* RECORDS SHOWN:
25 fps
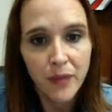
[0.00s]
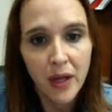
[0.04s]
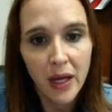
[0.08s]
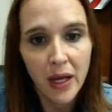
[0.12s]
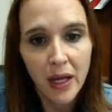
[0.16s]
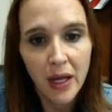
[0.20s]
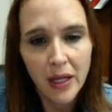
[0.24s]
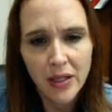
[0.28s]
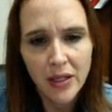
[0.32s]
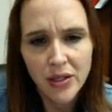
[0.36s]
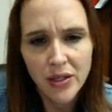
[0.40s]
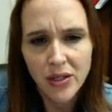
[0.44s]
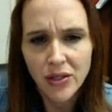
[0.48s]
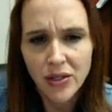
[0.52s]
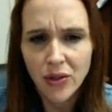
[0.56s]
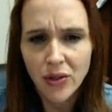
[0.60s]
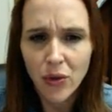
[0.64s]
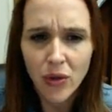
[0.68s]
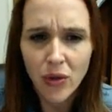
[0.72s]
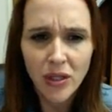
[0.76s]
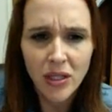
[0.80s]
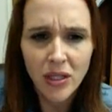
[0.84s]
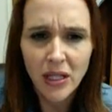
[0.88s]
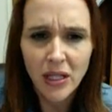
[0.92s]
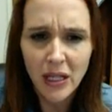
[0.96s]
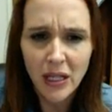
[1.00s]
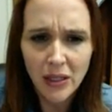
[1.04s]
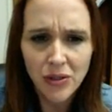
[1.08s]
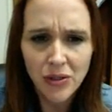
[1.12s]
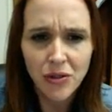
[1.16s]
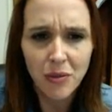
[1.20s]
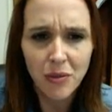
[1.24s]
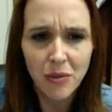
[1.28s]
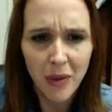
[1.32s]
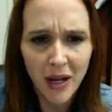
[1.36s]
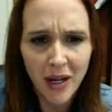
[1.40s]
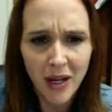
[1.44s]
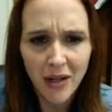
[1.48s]
and just going the
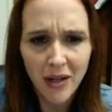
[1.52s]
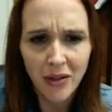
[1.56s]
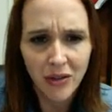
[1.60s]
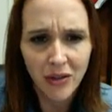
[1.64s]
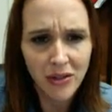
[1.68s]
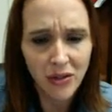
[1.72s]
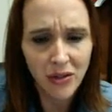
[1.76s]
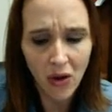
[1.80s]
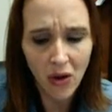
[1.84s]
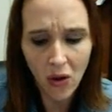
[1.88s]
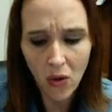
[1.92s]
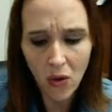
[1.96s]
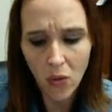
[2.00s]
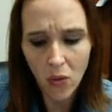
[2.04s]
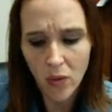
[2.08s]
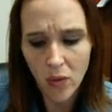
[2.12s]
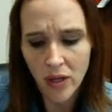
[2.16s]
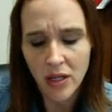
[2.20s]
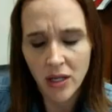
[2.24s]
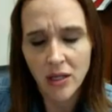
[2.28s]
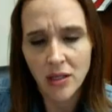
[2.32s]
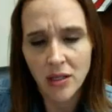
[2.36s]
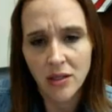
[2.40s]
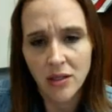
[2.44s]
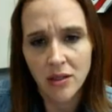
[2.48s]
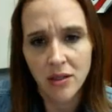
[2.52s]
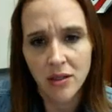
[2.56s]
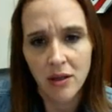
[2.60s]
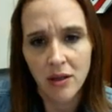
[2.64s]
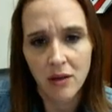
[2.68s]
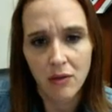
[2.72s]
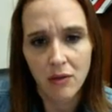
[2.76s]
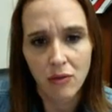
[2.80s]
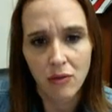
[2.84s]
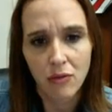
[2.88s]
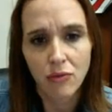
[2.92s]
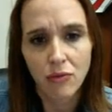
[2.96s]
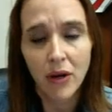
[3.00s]
extra mile is always
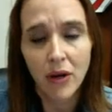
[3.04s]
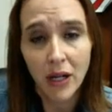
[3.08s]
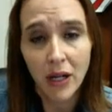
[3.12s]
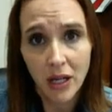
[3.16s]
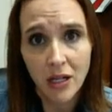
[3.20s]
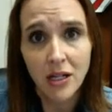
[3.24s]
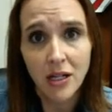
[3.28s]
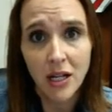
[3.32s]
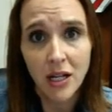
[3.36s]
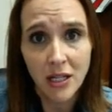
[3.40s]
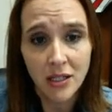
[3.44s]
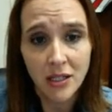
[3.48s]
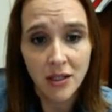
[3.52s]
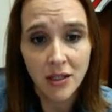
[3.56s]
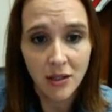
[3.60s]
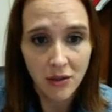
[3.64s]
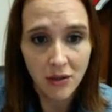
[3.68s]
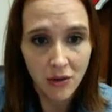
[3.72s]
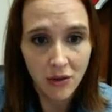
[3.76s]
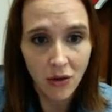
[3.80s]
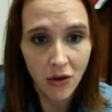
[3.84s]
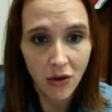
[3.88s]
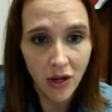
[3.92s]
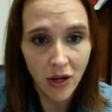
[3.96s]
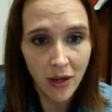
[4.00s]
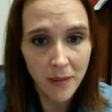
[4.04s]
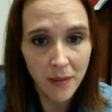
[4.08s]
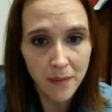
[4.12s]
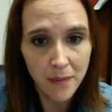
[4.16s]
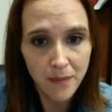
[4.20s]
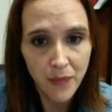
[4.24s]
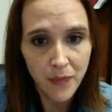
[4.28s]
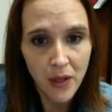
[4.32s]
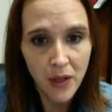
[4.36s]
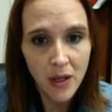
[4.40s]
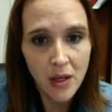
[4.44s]
recognized, okay?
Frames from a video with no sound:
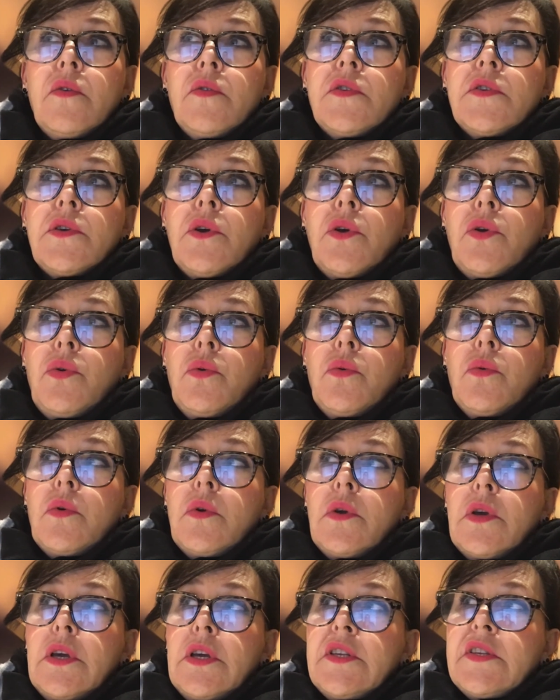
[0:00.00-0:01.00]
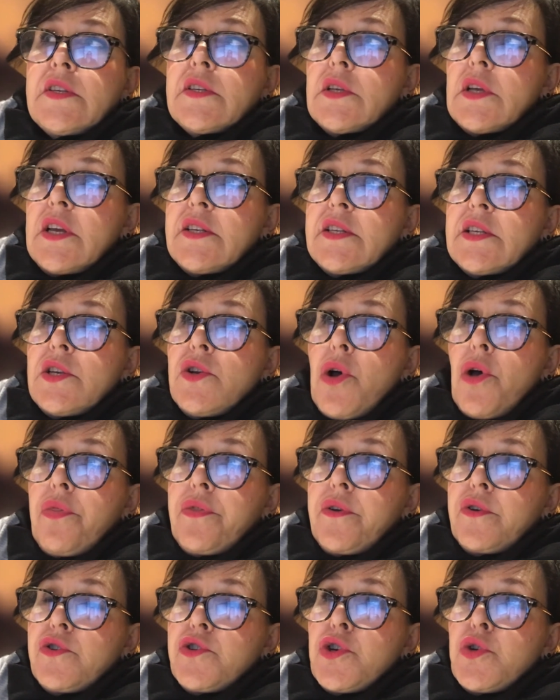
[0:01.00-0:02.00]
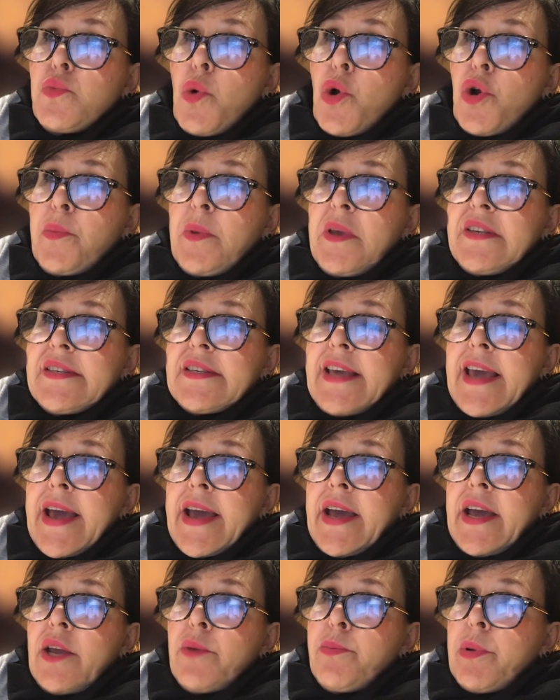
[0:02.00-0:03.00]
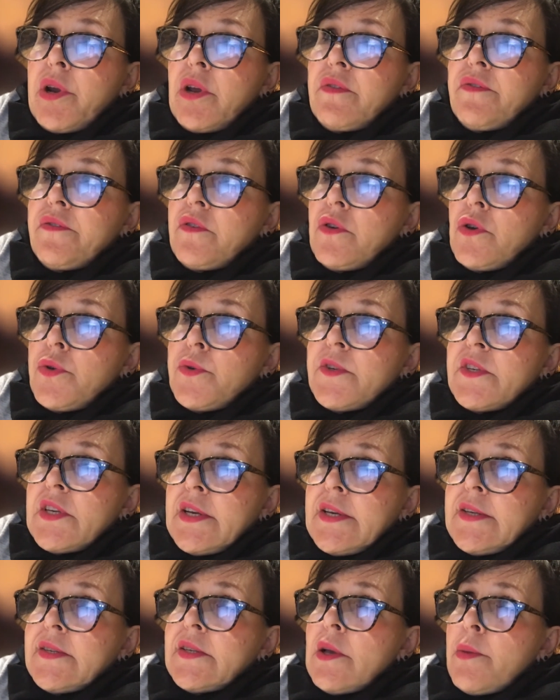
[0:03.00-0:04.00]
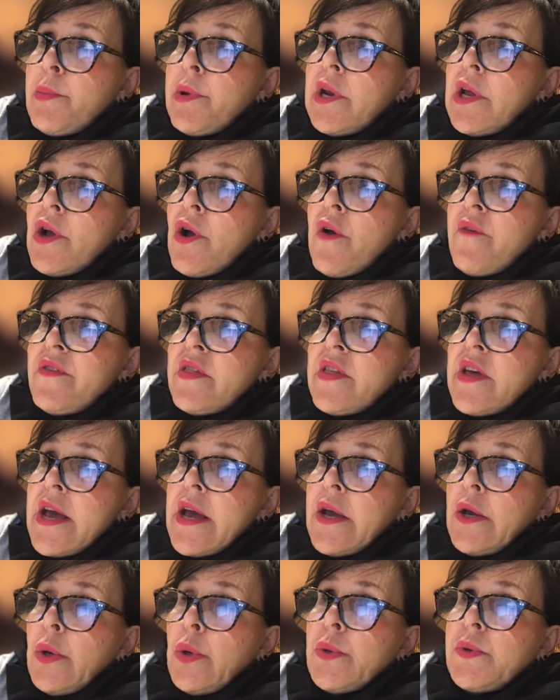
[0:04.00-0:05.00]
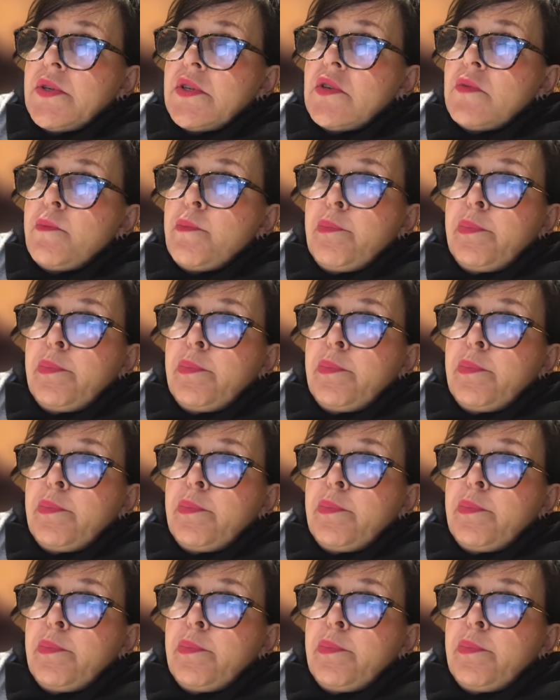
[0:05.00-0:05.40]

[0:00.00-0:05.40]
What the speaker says: So it's not that you'd want to be scared, but if you see somebody over there who's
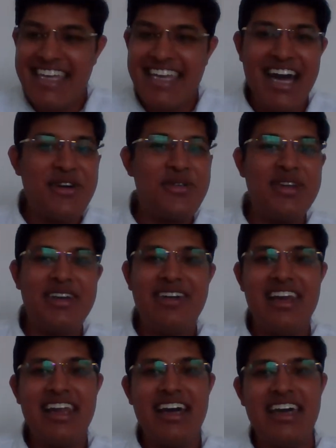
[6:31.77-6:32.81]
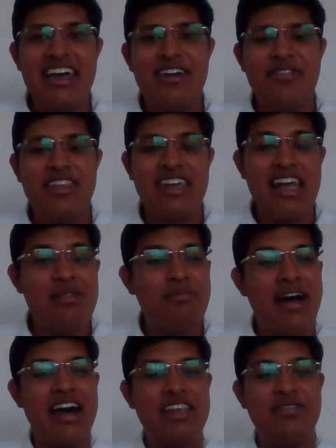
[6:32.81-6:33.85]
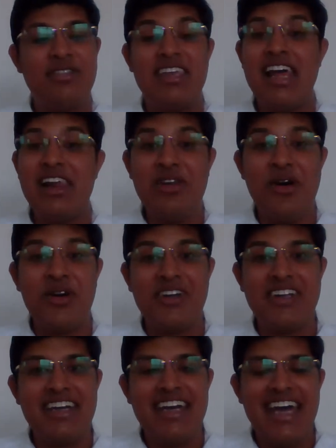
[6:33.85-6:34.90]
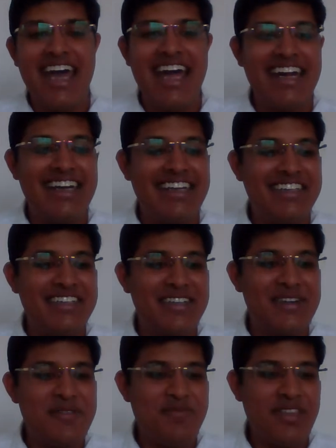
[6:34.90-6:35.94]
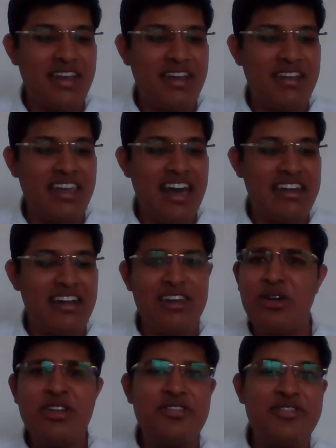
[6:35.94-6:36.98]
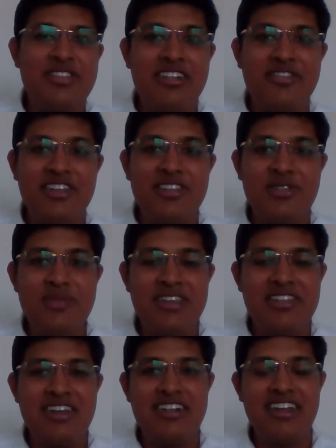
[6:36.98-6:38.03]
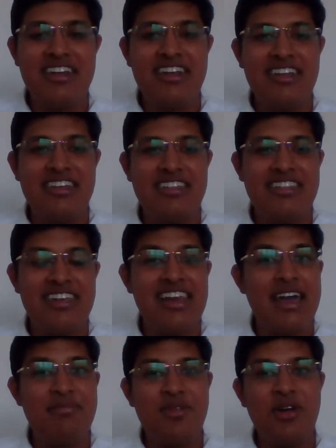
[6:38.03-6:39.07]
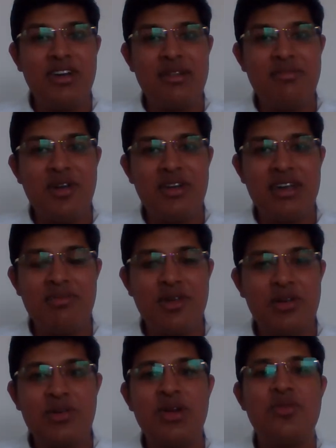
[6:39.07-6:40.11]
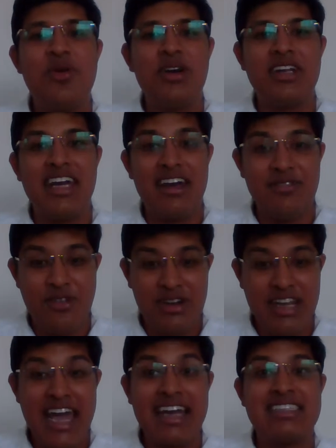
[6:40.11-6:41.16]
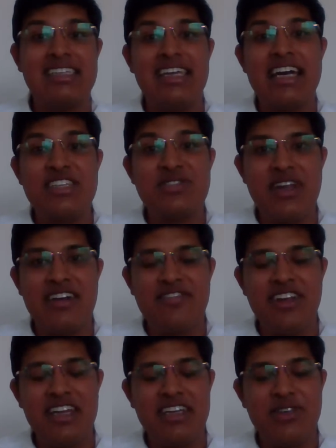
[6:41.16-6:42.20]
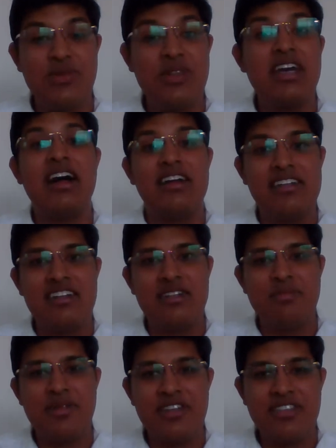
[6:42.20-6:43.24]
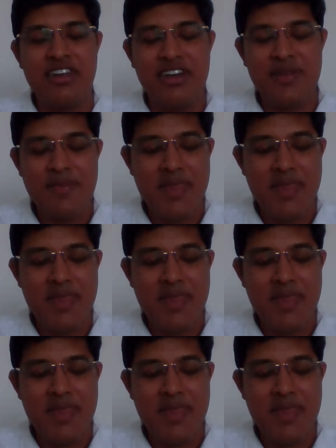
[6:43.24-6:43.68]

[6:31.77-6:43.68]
kya hone wala hai, whether I'll pass, whether I'll not. And yeah, a lot of stuff is to be studied, and still I'm not doing what actually I should have done to the 100%.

* THE PROBLEM:
Return the listing above word for word. Keep the images out.

* ANSWER SECTION:
25 fps
[0.00s]
[0.04s]
[0.08s]
[0.12s]
[0.16s]
[0.20s]
[0.24s]
[0.28s]
[0.32s]
[0.36s]
[0.40s]
[0.44s]
[0.48s]
[0.52s]
[0.56s]
[0.60s]
[0.64s]
[0.68s]
[0.72s]
[0.76s]
[0.80s]
[0.84s]
[0.88s]
[0.92s]
[0.96s]
[1.00s]
[1.04s]
[1.08s]
[1.12s]
[1.16s]
[1.20s]
[1.24s]
[1.28s]
[1.32s]
[1.36s]
[1.40s]
[1.44s]
[1.48s]
and just going the
[1.52s]
[1.56s]
[1.60s]
[1.64s]
[1.68s]
[1.72s]
[1.76s]
[1.80s]
[1.84s]
[1.88s]
[1.92s]
[1.96s]
[2.00s]
[2.04s]
[2.08s]
[2.12s]
[2.16s]
[2.20s]
[2.24s]
[2.28s]
[2.32s]
[2.36s]
[2.40s]
[2.44s]
[2.48s]
[2.52s]
[2.56s]
[2.60s]
[2.64s]
[2.68s]
[2.72s]
[2.76s]
[2.80s]
[2.84s]
[2.88s]
[2.92s]
[2.96s]
[3.00s]
extra mile is always
[3.04s]
[3.08s]
[3.12s]
[3.16s]
[3.20s]
[3.24s]
[3.28s]
[3.32s]
[3.36s]
[3.40s]
[3.44s]
[3.48s]
[3.52s]
[3.56s]
[3.60s]
[3.64s]
[3.68s]
[3.72s]
[3.76s]
[3.80s]
[3.84s]
[3.88s]
[3.92s]
[3.96s]
[4.00s]
[4.04s]
[4.08s]
[4.12s]
[4.16s]
[4.20s]
[4.24s]
[4.28s]
[4.32s]
[4.36s]
[4.40s]
[4.44s]
recognized, okay?
Frames from a video with no sound:
[0:00.00-0:01.00]
[0:01.00-0:02.00]
[0:02.00-0:03.00]
[0:03.00-0:04.00]
[0:04.00-0:05.00]
[0:05.00-0:05.40]

[0:00.00-0:05.40]
What the speaker says: So it's not that you'd want to be scared, but if you see somebody over there who's
[6:31.77-6:32.81]
[6:32.81-6:33.85]
[6:33.85-6:34.90]
[6:34.90-6:35.94]
[6:35.94-6:36.98]
[6:36.98-6:38.03]
[6:38.03-6:39.07]
[6:39.07-6:40.11]
[6:40.11-6:41.16]
[6:41.16-6:42.20]
[6:42.20-6:43.24]
[6:43.24-6:43.68]

[6:31.77-6:43.68]
kya hone wala hai, whether I'll pass, whether I'll not. And yeah, a lot of stuff is to be studied, and still I'm not doing what actually I should have done to the 100%.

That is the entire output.